> **ASSIGNMENT**: Take the lines from the one containing "[0:01.80-0:02.70]" through the end of the material and write them out exactly, omitting pictures.

> **DATASET EXTRACT**:
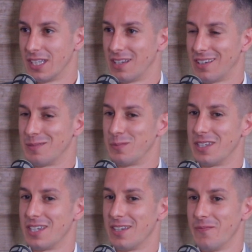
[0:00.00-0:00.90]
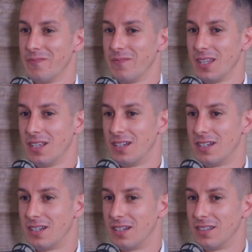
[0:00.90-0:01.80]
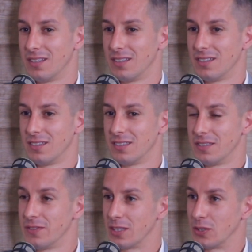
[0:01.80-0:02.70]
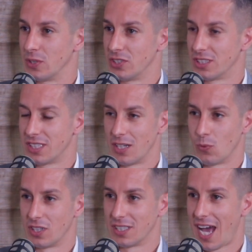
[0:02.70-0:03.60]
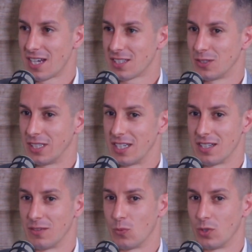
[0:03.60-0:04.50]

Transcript: it can be difficult to understand what a tax code is and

> **WRITTEN REPLY**:
[0:01.80-0:02.70]
[0:02.70-0:03.60]
[0:03.60-0:04.50]

Transcript: it can be difficult to understand what a tax code is and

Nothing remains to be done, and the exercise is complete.